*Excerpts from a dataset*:
______________________________
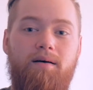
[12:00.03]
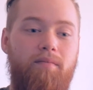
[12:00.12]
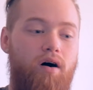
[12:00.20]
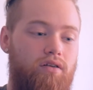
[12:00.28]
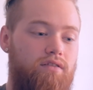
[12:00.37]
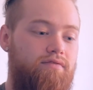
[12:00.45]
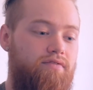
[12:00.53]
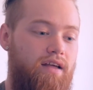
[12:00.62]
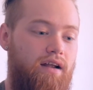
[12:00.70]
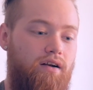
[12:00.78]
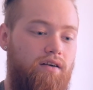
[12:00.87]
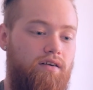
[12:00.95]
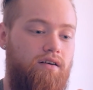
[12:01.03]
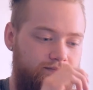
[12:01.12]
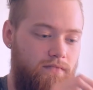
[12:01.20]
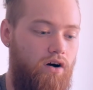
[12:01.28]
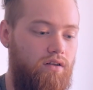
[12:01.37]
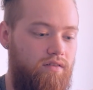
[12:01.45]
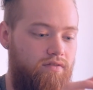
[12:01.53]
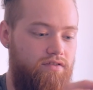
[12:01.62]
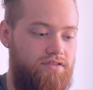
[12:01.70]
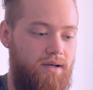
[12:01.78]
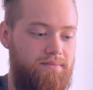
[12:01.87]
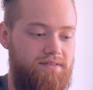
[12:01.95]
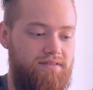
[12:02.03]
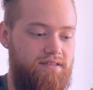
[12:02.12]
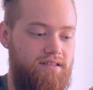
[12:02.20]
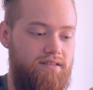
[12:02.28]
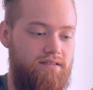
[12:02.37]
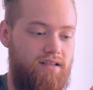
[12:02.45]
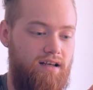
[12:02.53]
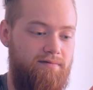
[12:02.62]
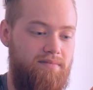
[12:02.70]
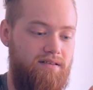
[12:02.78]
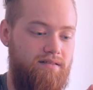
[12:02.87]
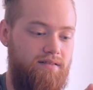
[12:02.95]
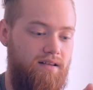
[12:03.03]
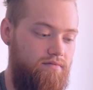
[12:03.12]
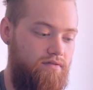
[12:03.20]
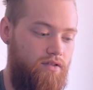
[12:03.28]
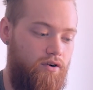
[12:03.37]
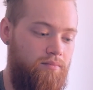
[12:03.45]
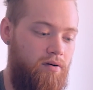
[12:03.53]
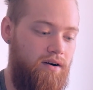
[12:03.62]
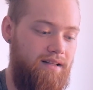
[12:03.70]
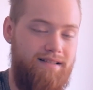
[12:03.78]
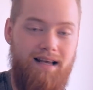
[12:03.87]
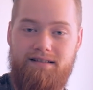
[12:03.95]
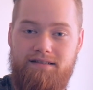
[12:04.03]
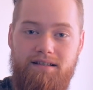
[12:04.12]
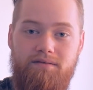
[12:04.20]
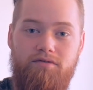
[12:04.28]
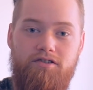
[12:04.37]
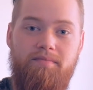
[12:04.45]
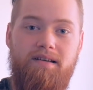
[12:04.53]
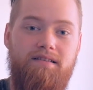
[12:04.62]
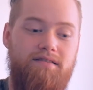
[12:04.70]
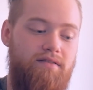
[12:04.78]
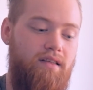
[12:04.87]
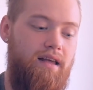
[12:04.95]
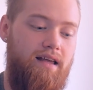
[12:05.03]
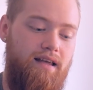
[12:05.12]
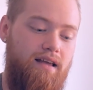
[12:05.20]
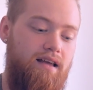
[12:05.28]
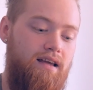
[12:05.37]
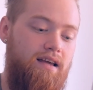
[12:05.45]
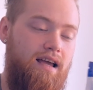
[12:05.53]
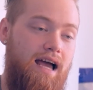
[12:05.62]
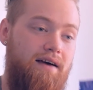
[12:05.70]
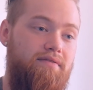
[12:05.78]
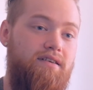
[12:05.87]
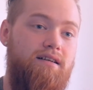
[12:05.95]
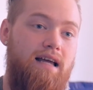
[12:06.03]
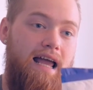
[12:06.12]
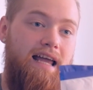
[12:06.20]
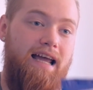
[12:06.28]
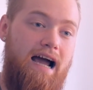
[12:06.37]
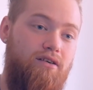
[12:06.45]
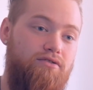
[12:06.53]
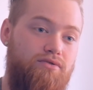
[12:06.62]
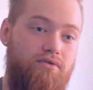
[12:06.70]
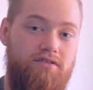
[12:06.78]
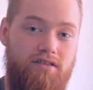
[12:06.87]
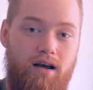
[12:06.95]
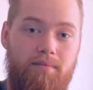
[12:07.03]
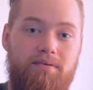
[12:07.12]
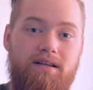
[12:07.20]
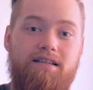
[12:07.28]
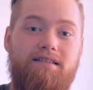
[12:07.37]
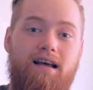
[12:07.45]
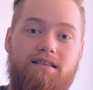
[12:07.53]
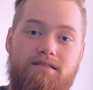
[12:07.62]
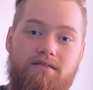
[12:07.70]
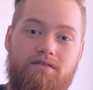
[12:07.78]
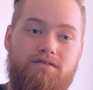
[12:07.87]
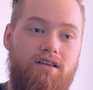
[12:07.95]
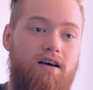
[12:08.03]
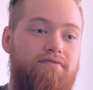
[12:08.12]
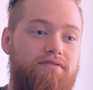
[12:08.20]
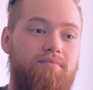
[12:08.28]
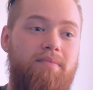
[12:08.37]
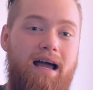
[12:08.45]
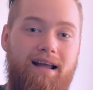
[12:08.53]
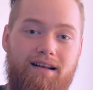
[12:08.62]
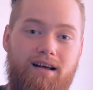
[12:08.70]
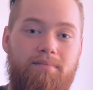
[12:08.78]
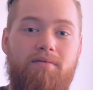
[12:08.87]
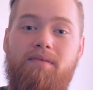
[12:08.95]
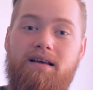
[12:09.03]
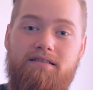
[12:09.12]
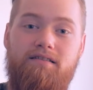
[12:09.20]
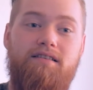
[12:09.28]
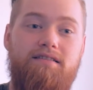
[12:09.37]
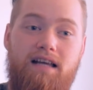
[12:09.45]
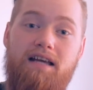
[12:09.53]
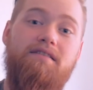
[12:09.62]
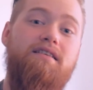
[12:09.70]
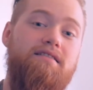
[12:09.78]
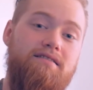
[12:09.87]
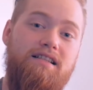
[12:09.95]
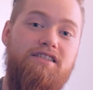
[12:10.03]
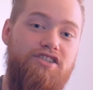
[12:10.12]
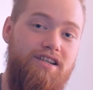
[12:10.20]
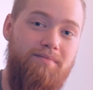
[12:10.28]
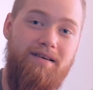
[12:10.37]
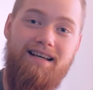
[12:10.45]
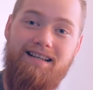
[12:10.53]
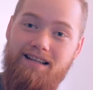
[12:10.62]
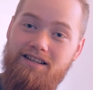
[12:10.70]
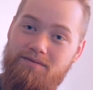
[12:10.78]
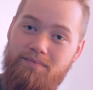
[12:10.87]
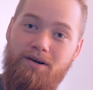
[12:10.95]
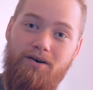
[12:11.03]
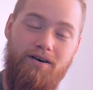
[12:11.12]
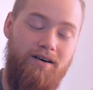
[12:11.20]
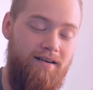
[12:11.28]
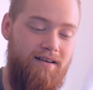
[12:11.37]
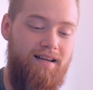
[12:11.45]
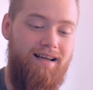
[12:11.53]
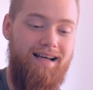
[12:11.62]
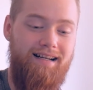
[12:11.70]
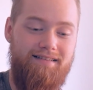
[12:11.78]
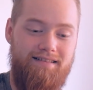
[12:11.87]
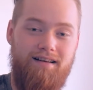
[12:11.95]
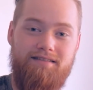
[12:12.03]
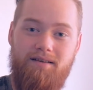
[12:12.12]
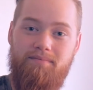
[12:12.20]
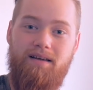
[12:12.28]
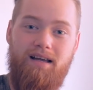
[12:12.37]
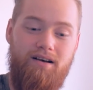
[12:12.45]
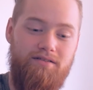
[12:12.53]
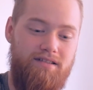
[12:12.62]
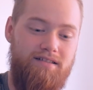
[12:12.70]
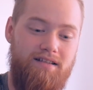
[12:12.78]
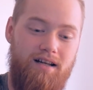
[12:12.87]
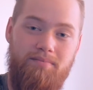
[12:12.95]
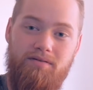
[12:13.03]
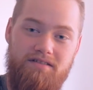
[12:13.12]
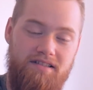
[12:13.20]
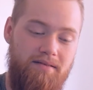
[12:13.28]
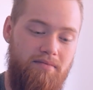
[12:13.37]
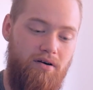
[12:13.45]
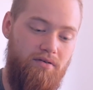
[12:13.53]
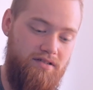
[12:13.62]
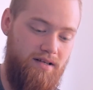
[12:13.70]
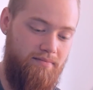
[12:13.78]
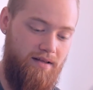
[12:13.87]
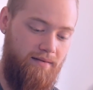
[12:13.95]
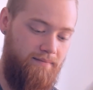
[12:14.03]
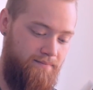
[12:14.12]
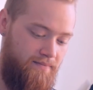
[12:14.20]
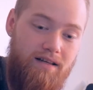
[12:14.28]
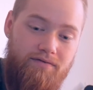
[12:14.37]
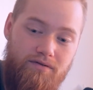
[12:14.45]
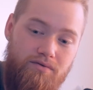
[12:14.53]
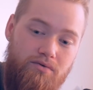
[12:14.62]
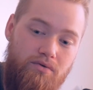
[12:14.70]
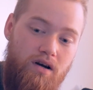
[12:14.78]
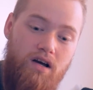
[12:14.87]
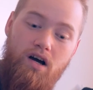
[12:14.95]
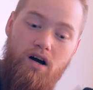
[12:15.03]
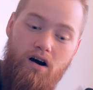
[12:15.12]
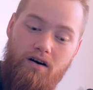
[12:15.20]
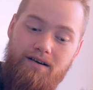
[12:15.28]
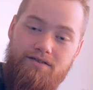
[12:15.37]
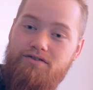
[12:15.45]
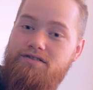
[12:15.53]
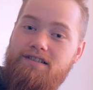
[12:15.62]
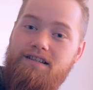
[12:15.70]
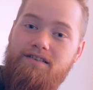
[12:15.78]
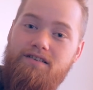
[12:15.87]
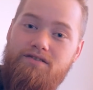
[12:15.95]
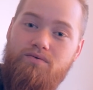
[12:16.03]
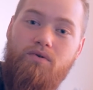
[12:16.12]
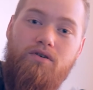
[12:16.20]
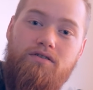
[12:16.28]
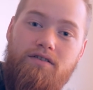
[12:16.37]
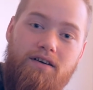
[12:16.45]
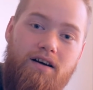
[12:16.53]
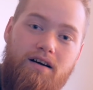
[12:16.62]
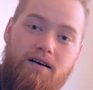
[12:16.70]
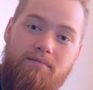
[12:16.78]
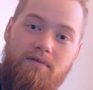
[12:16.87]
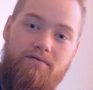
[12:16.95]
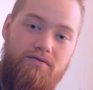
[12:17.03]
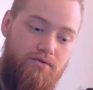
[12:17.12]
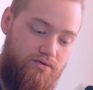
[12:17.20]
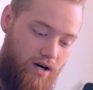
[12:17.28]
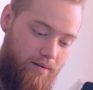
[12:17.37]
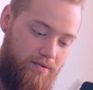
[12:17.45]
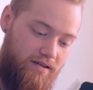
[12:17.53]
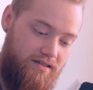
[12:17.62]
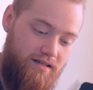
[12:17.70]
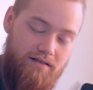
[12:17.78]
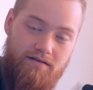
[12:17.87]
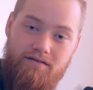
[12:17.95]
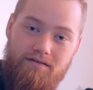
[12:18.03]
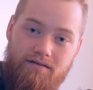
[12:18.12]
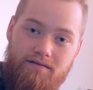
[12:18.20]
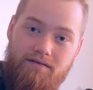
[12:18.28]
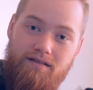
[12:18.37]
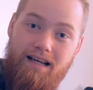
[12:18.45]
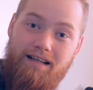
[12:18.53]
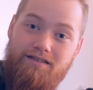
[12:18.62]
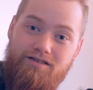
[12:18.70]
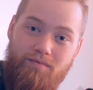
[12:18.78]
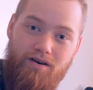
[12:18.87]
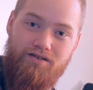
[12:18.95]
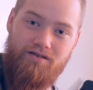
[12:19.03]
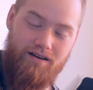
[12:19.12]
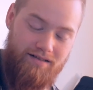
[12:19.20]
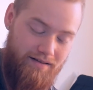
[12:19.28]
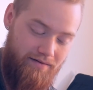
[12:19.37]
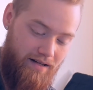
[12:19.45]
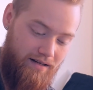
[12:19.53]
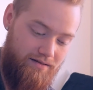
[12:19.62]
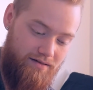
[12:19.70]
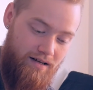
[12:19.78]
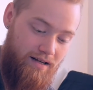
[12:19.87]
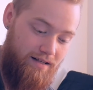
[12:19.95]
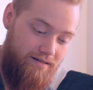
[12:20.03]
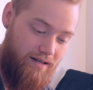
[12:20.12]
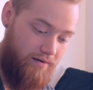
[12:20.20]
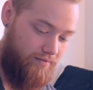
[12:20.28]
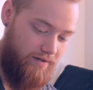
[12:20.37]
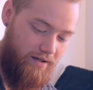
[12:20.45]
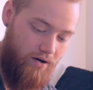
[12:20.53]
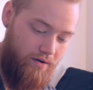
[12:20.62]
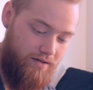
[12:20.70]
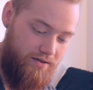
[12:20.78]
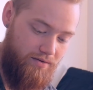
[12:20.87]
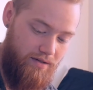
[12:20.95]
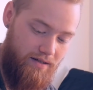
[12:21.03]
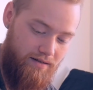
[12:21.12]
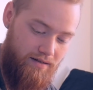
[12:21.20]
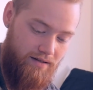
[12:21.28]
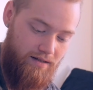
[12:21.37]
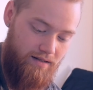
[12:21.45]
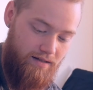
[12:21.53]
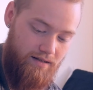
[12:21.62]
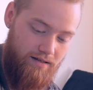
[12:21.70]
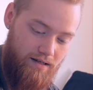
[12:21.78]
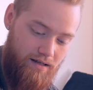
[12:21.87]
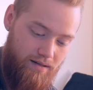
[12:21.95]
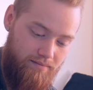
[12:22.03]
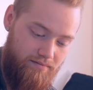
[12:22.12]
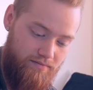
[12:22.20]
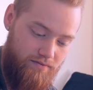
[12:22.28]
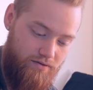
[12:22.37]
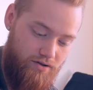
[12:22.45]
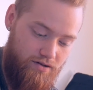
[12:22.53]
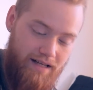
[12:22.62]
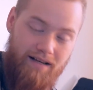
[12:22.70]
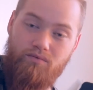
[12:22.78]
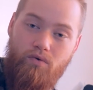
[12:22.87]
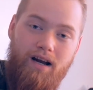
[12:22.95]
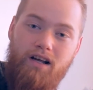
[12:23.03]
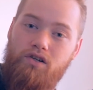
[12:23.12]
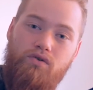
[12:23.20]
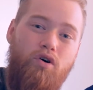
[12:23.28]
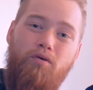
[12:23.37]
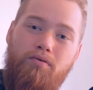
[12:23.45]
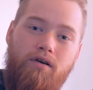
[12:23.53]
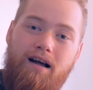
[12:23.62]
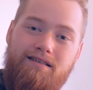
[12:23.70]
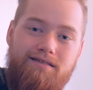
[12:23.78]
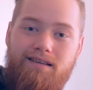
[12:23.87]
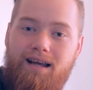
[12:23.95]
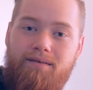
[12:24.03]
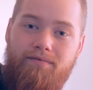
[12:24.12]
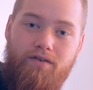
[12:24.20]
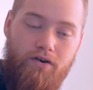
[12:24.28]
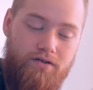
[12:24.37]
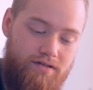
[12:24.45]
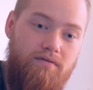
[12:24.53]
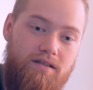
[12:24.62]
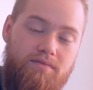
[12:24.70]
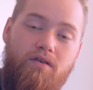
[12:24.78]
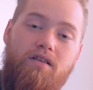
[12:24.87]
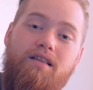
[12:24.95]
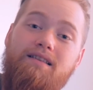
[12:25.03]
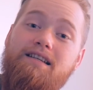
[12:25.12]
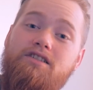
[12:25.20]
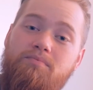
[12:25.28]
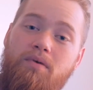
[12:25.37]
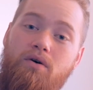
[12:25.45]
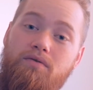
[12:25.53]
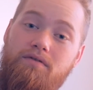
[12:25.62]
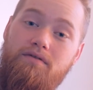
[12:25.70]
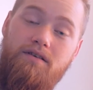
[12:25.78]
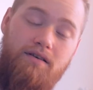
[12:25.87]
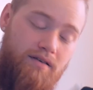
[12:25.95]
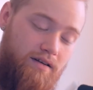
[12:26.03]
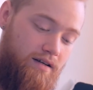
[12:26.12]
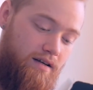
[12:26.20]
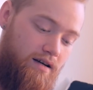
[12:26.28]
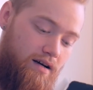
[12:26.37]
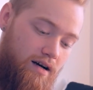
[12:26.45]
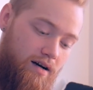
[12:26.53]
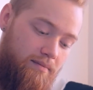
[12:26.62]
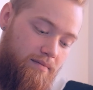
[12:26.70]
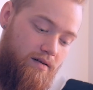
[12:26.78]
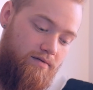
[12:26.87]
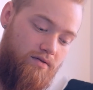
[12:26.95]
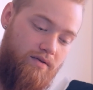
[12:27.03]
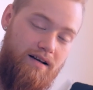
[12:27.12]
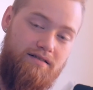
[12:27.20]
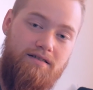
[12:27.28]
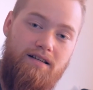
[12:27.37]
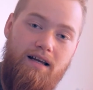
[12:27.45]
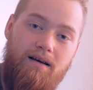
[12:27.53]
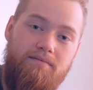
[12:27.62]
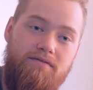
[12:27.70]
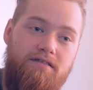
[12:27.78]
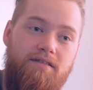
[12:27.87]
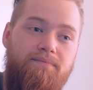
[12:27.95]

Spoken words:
All of their substances have been third party tested, which means they have a outsourced company test their stuff to back it up and basically say that it's legitimate and it's pure and it's not something else. It's not a placebo or something. If you are interested in this world of nootropics and smart drugs and things, definitely go into it. Just get regular old Piracetam first. It's one of the least potent of the Racetams.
______________________________
*EXERCISE DIRECTIONS*:
Please print the entries shown above again, exactly, and skip the pictures.

*WRITTEN SOLUTION*:
[12:00.03]
[12:00.12]
[12:00.20]
[12:00.28]
[12:00.37]
[12:00.45]
[12:00.53]
[12:00.62]
[12:00.70]
[12:00.78]
[12:00.87]
[12:00.95]
[12:01.03]
[12:01.12]
[12:01.20]
[12:01.28]
[12:01.37]
[12:01.45]
[12:01.53]
[12:01.62]
[12:01.70]
[12:01.78]
[12:01.87]
[12:01.95]
[12:02.03]
[12:02.12]
[12:02.20]
[12:02.28]
[12:02.37]
[12:02.45]
[12:02.53]
[12:02.62]
[12:02.70]
[12:02.78]
[12:02.87]
[12:02.95]
[12:03.03]
[12:03.12]
[12:03.20]
[12:03.28]
[12:03.37]
[12:03.45]
[12:03.53]
[12:03.62]
[12:03.70]
[12:03.78]
[12:03.87]
[12:03.95]
[12:04.03]
[12:04.12]
[12:04.20]
[12:04.28]
[12:04.37]
[12:04.45]
[12:04.53]
[12:04.62]
[12:04.70]
[12:04.78]
[12:04.87]
[12:04.95]
[12:05.03]
[12:05.12]
[12:05.20]
[12:05.28]
[12:05.37]
[12:05.45]
[12:05.53]
[12:05.62]
[12:05.70]
[12:05.78]
[12:05.87]
[12:05.95]
[12:06.03]
[12:06.12]
[12:06.20]
[12:06.28]
[12:06.37]
[12:06.45]
[12:06.53]
[12:06.62]
[12:06.70]
[12:06.78]
[12:06.87]
[12:06.95]
[12:07.03]
[12:07.12]
[12:07.20]
[12:07.28]
[12:07.37]
[12:07.45]
[12:07.53]
[12:07.62]
[12:07.70]
[12:07.78]
[12:07.87]
[12:07.95]
[12:08.03]
[12:08.12]
[12:08.20]
[12:08.28]
[12:08.37]
[12:08.45]
[12:08.53]
[12:08.62]
[12:08.70]
[12:08.78]
[12:08.87]
[12:08.95]
[12:09.03]
[12:09.12]
[12:09.20]
[12:09.28]
[12:09.37]
[12:09.45]
[12:09.53]
[12:09.62]
[12:09.70]
[12:09.78]
[12:09.87]
[12:09.95]
[12:10.03]
[12:10.12]
[12:10.20]
[12:10.28]
[12:10.37]
[12:10.45]
[12:10.53]
[12:10.62]
[12:10.70]
[12:10.78]
[12:10.87]
[12:10.95]
[12:11.03]
[12:11.12]
[12:11.20]
[12:11.28]
[12:11.37]
[12:11.45]
[12:11.53]
[12:11.62]
[12:11.70]
[12:11.78]
[12:11.87]
[12:11.95]
[12:12.03]
[12:12.12]
[12:12.20]
[12:12.28]
[12:12.37]
[12:12.45]
[12:12.53]
[12:12.62]
[12:12.70]
[12:12.78]
[12:12.87]
[12:12.95]
[12:13.03]
[12:13.12]
[12:13.20]
[12:13.28]
[12:13.37]
[12:13.45]
[12:13.53]
[12:13.62]
[12:13.70]
[12:13.78]
[12:13.87]
[12:13.95]
[12:14.03]
[12:14.12]
[12:14.20]
[12:14.28]
[12:14.37]
[12:14.45]
[12:14.53]
[12:14.62]
[12:14.70]
[12:14.78]
[12:14.87]
[12:14.95]
[12:15.03]
[12:15.12]
[12:15.20]
[12:15.28]
[12:15.37]
[12:15.45]
[12:15.53]
[12:15.62]
[12:15.70]
[12:15.78]
[12:15.87]
[12:15.95]
[12:16.03]
[12:16.12]
[12:16.20]
[12:16.28]
[12:16.37]
[12:16.45]
[12:16.53]
[12:16.62]
[12:16.70]
[12:16.78]
[12:16.87]
[12:16.95]
[12:17.03]
[12:17.12]
[12:17.20]
[12:17.28]
[12:17.37]
[12:17.45]
[12:17.53]
[12:17.62]
[12:17.70]
[12:17.78]
[12:17.87]
[12:17.95]
[12:18.03]
[12:18.12]
[12:18.20]
[12:18.28]
[12:18.37]
[12:18.45]
[12:18.53]
[12:18.62]
[12:18.70]
[12:18.78]
[12:18.87]
[12:18.95]
[12:19.03]
[12:19.12]
[12:19.20]
[12:19.28]
[12:19.37]
[12:19.45]
[12:19.53]
[12:19.62]
[12:19.70]
[12:19.78]
[12:19.87]
[12:19.95]
[12:20.03]
[12:20.12]
[12:20.20]
[12:20.28]
[12:20.37]
[12:20.45]
[12:20.53]
[12:20.62]
[12:20.70]
[12:20.78]
[12:20.87]
[12:20.95]
[12:21.03]
[12:21.12]
[12:21.20]
[12:21.28]
[12:21.37]
[12:21.45]
[12:21.53]
[12:21.62]
[12:21.70]
[12:21.78]
[12:21.87]
[12:21.95]
[12:22.03]
[12:22.12]
[12:22.20]
[12:22.28]
[12:22.37]
[12:22.45]
[12:22.53]
[12:22.62]
[12:22.70]
[12:22.78]
[12:22.87]
[12:22.95]
[12:23.03]
[12:23.12]
[12:23.20]
[12:23.28]
[12:23.37]
[12:23.45]
[12:23.53]
[12:23.62]
[12:23.70]
[12:23.78]
[12:23.87]
[12:23.95]
[12:24.03]
[12:24.12]
[12:24.20]
[12:24.28]
[12:24.37]
[12:24.45]
[12:24.53]
[12:24.62]
[12:24.70]
[12:24.78]
[12:24.87]
[12:24.95]
[12:25.03]
[12:25.12]
[12:25.20]
[12:25.28]
[12:25.37]
[12:25.45]
[12:25.53]
[12:25.62]
[12:25.70]
[12:25.78]
[12:25.87]
[12:25.95]
[12:26.03]
[12:26.12]
[12:26.20]
[12:26.28]
[12:26.37]
[12:26.45]
[12:26.53]
[12:26.62]
[12:26.70]
[12:26.78]
[12:26.87]
[12:26.95]
[12:27.03]
[12:27.12]
[12:27.20]
[12:27.28]
[12:27.37]
[12:27.45]
[12:27.53]
[12:27.62]
[12:27.70]
[12:27.78]
[12:27.87]
[12:27.95]

Spoken words:
All of their substances have been third party tested, which means they have a outsourced company test their stuff to back it up and basically say that it's legitimate and it's pure and it's not something else. It's not a placebo or something. If you are interested in this world of nootropics and smart drugs and things, definitely go into it. Just get regular old Piracetam first. It's one of the least potent of the Racetams.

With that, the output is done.